Problems existed with some of the original Star Trek mag tracks. “After a dozen episodes or so, they just didn't sound very good,” admits Smith. “Some of the voices sounded like you were hearing them through a transistor radio. We noticed that there were other sound elements that were on half-inch tapes. At first glance, it appeared that they were a shorter version, a syndicated version, but we pulled a number of them and it turned out that they were the network version from the original scoring stage sessions and sounded much better than the mags. The mags were basically what everyone has heard forever, so these half-inches had never been used from what I could tell. With half-inch tape that's 35 years old, they start to shed when you play them, so some of them had to be baked to get a good play or two out of them and restored and transferred onto a piece of safety tape or some digital format. After that, when we realized we had something to pick from, we would listen to the mag and listen to the half-inch, and most of the time, we ended up using the half-inch. That was very gratifying. We were in a lot better shape than we thought we were.”

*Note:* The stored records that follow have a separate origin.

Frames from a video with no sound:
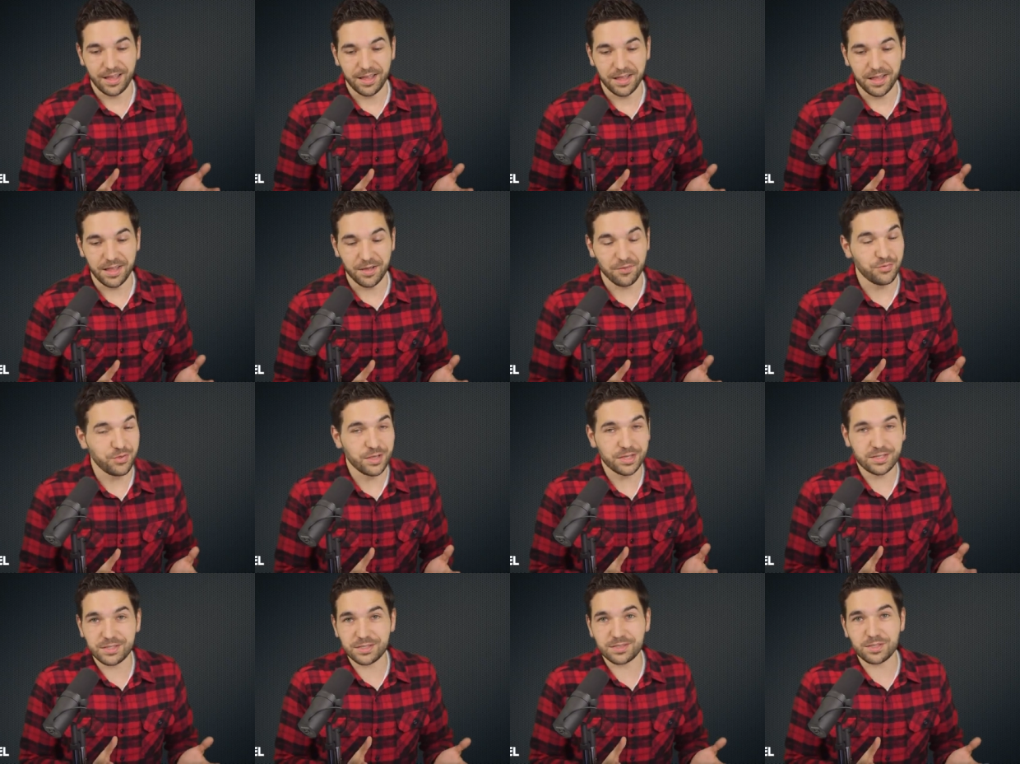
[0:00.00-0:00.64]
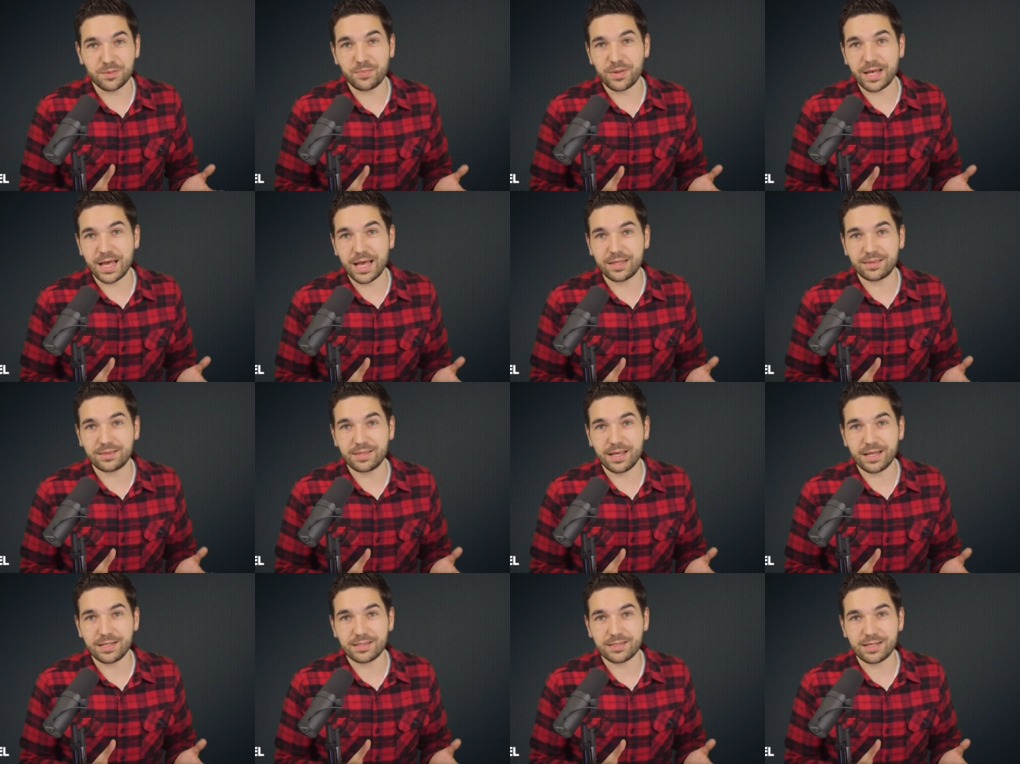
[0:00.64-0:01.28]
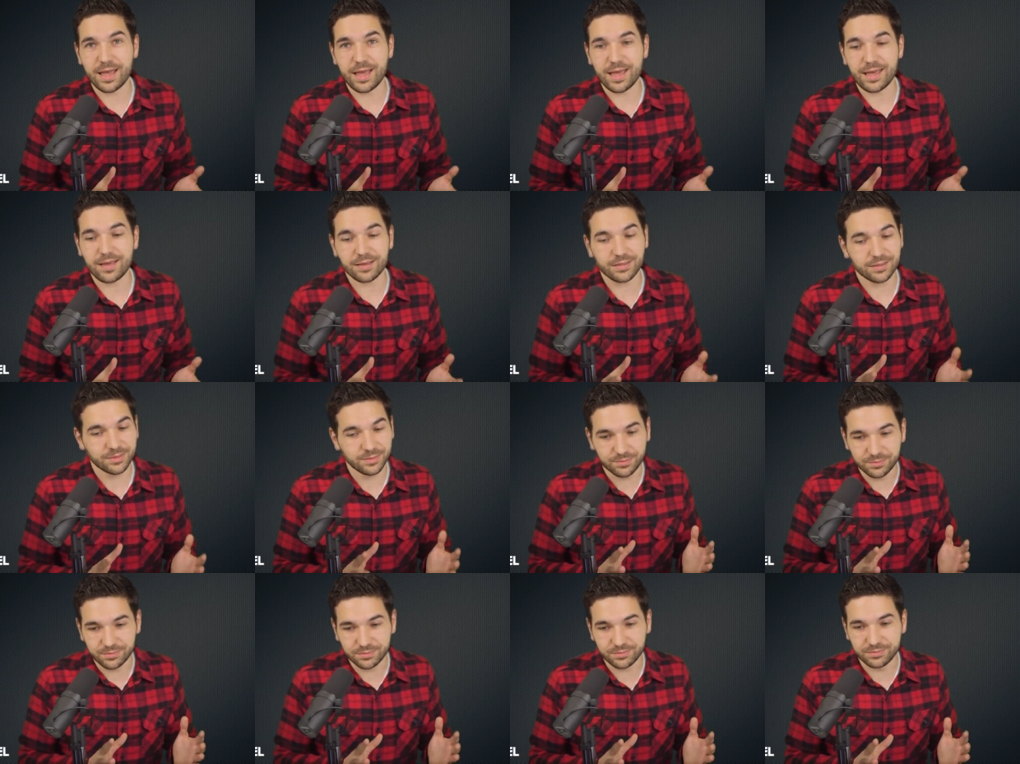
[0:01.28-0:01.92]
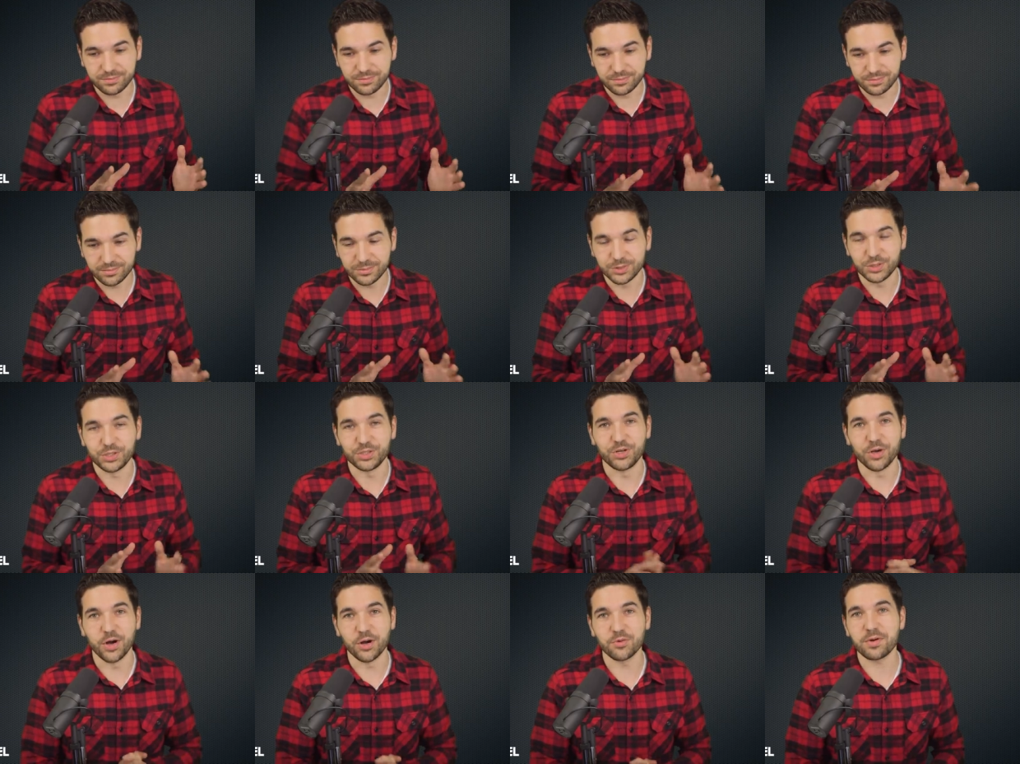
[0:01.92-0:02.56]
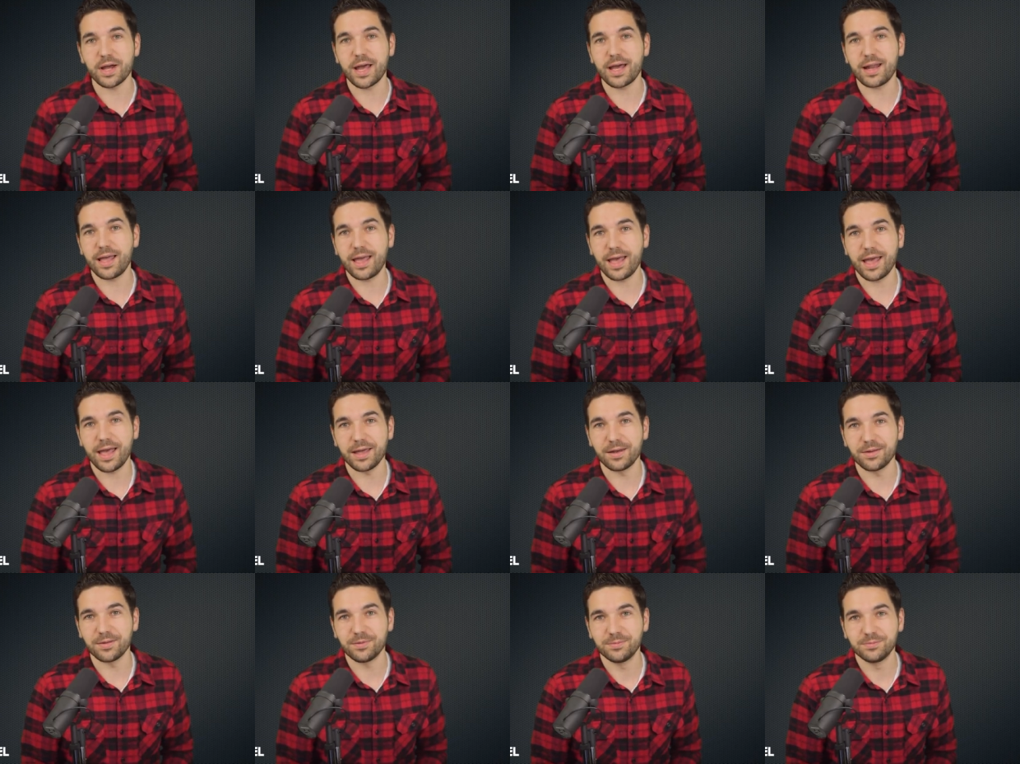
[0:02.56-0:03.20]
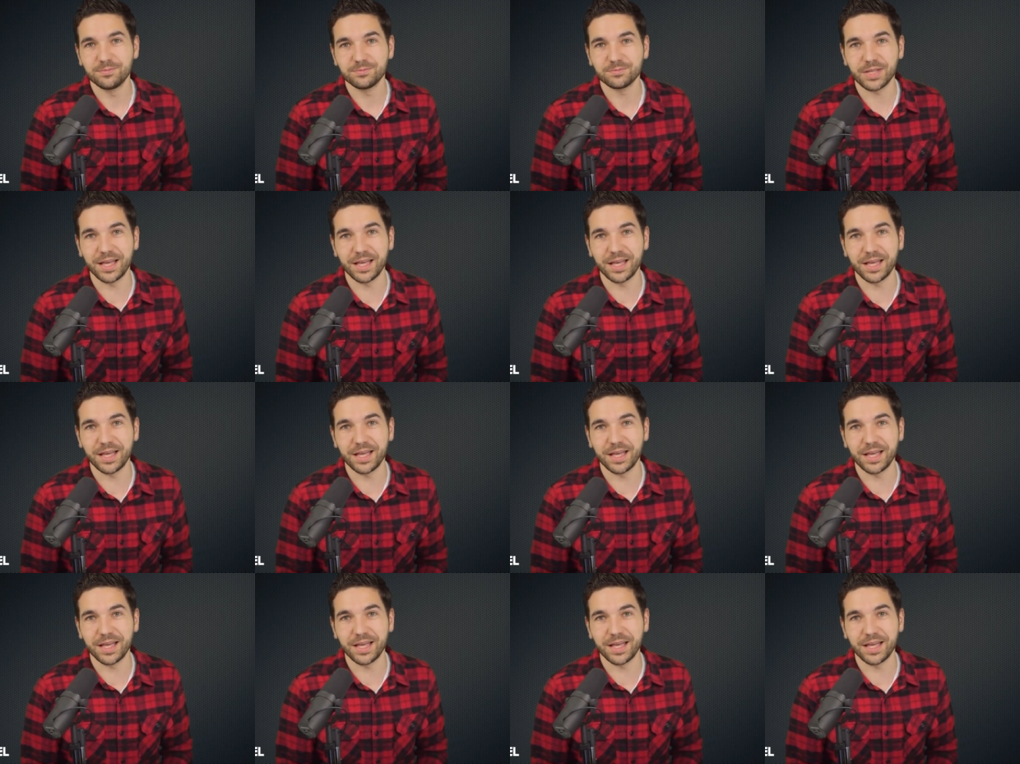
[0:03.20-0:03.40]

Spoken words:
If this is the path they take, go right ahead.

The newer Star Trek series were a different matter. Smith reports that The Next Generation was a fairly advanced show that went Dolby Surround part-way into the series. “There are stereo tracks for the first three-and-a-half seasons and then they're all Dolby Surround,” he remarks. “There is already a center channel and dialog and left and right and a surround track, so all we really needed to do was make a stereo surround and make sure that there's something coming out of the boom [and] put the low frequencies where they should be.”
Smith adds that Paramount was lucky to have digital multitrack mixes for all of the newer Star Trek series. “They mixed those digitally, although they ended up being analog laid back to 1-inch tape or D2, which is composite rather than component video,” he remarks. All of the recent Star Trek shows — Next Generation, Deep Space Nine and Voyager — were mixed in digital. “We took the digital masters that they had made, but no one had ever heard before, and make 5.1s from those. We really had the basic elements and that wasn't really a stretch. That was sitting there crying out for someone to do.”
With the TV on DVD boom in full force, shows from every decade of television are surfacing on retail shelves. And for the dedicated crews who work on them, it is gratifying to see the public shelling out the bucks and showing devotion for their hard work. Money aside, for many of those involved, this is a true labor of love.
“I think if anything, a lot of the guys who are doing it and remember watching these shows when they were growing up feel like it's a responsibility to make sure that you do the best to the material because you tend to have really good memories — if you enjoyed the show,” remarks Thomasian. “You feel like there is a responsibility to make it the best it can be with the given time and money that you're allotted. It's a whole lot of fun and a real challenge.”
And for pop culture nostalgists and collectors, it's a real treat.